Dataset entries:
____________
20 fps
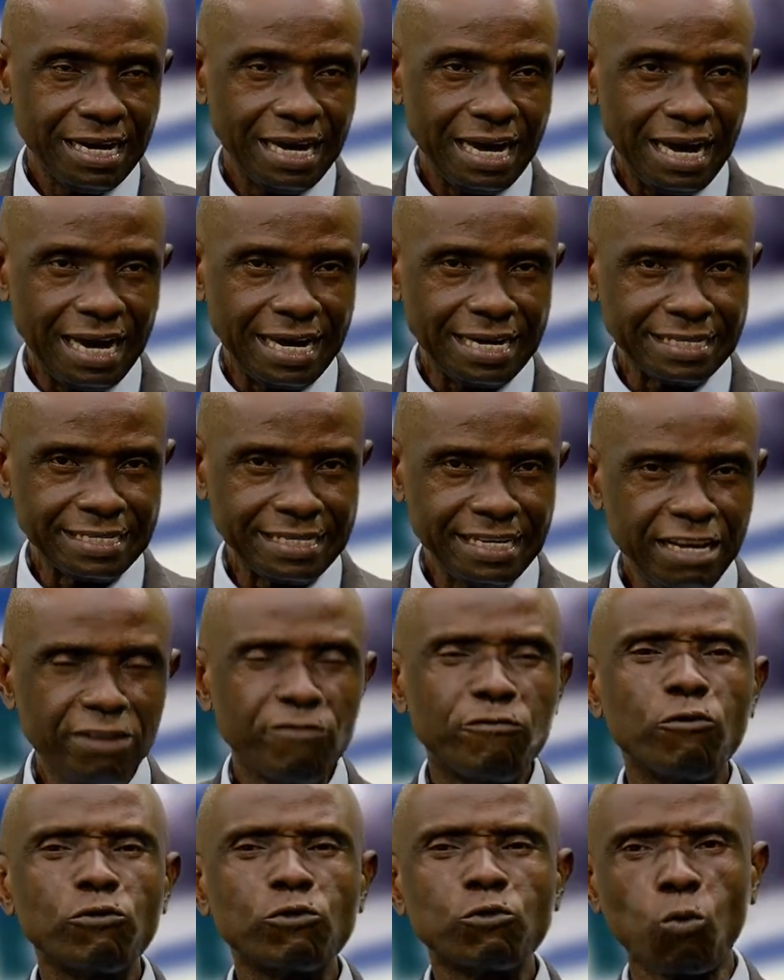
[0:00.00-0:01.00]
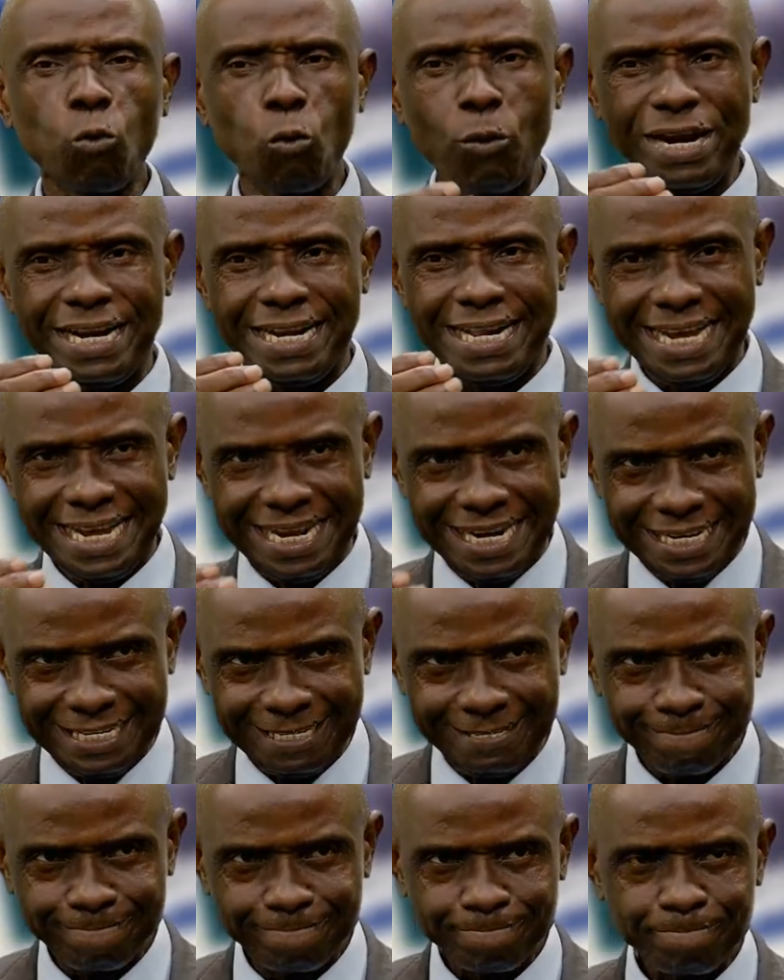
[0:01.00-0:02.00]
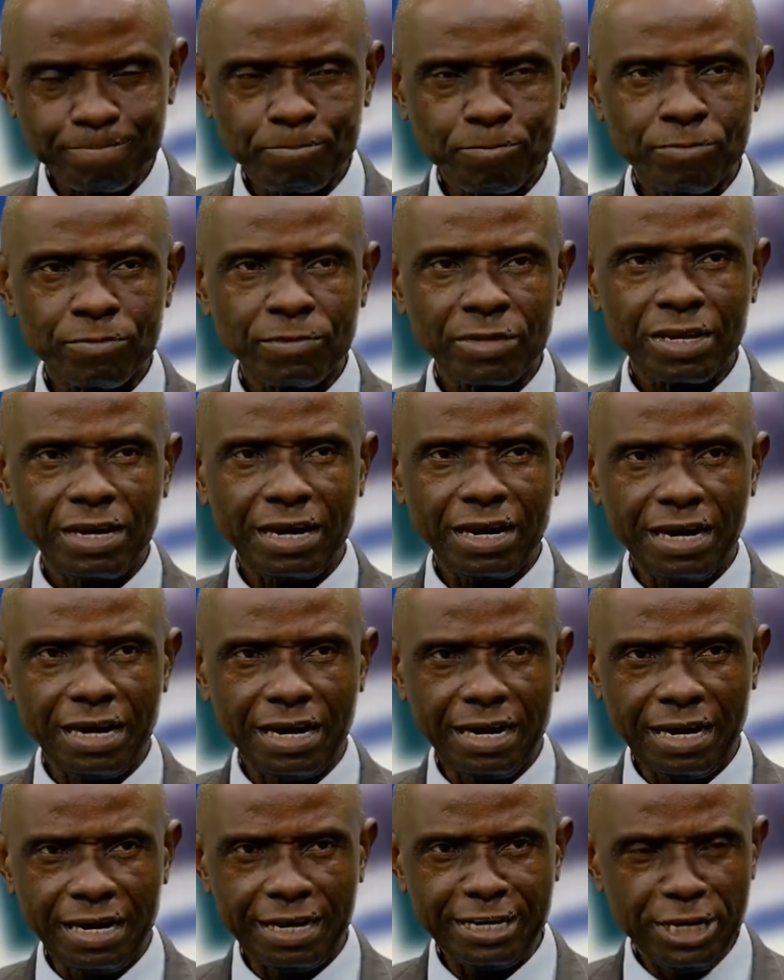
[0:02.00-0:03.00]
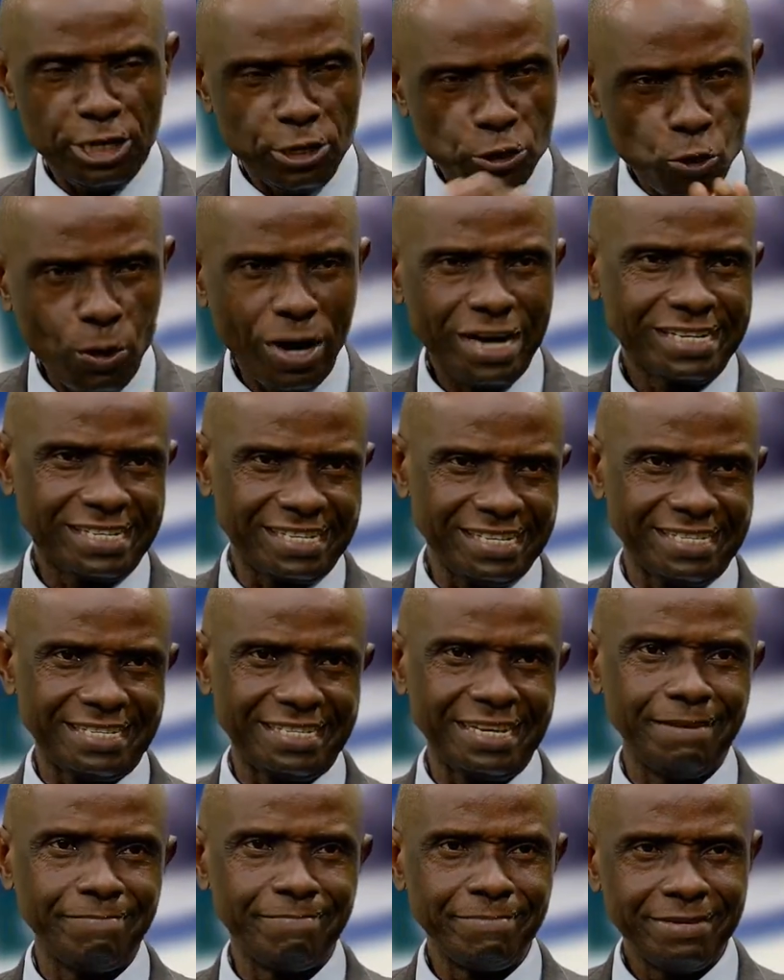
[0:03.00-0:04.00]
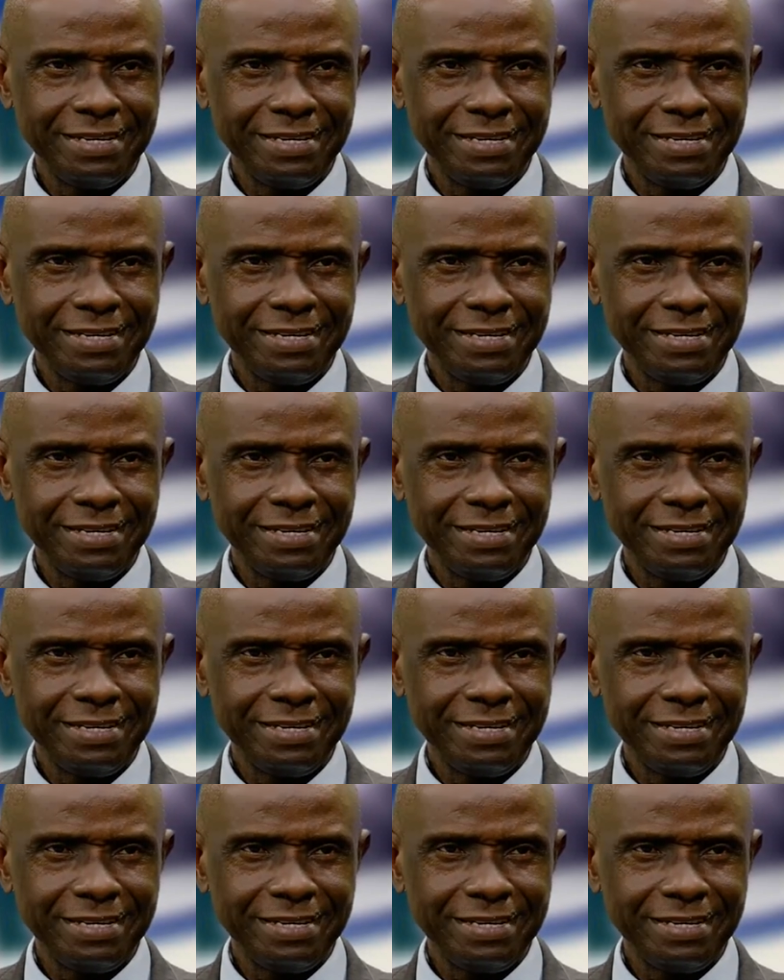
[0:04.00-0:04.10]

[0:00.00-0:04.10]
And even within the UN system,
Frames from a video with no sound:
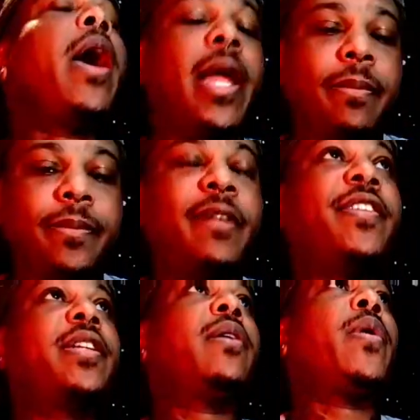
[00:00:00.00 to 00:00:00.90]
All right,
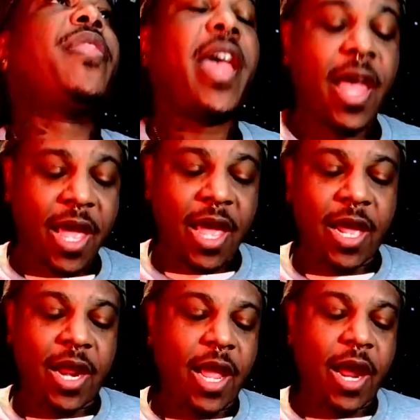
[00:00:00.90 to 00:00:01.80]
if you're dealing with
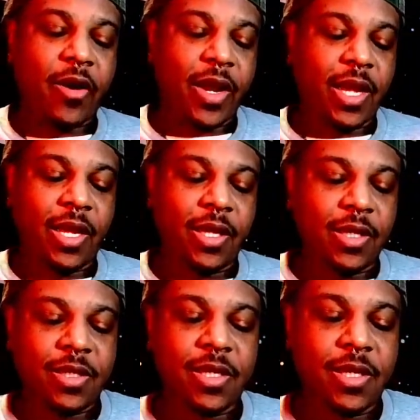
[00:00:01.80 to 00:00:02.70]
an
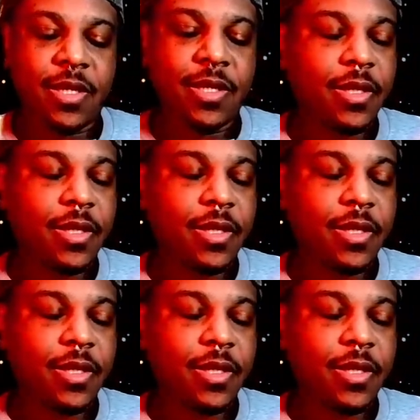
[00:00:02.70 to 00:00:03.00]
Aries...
____________
An exact copy of the records above is needed, with the pictures removed.

20 fps
[0:00.00-0:01.00]
[0:01.00-0:02.00]
[0:02.00-0:03.00]
[0:03.00-0:04.00]
[0:04.00-0:04.10]

[0:00.00-0:04.10]
And even within the UN system,
Frames from a video with no sound:
[00:00:00.00 to 00:00:00.90]
All right,
[00:00:00.90 to 00:00:01.80]
if you're dealing with
[00:00:01.80 to 00:00:02.70]
an
[00:00:02.70 to 00:00:03.00]
Aries...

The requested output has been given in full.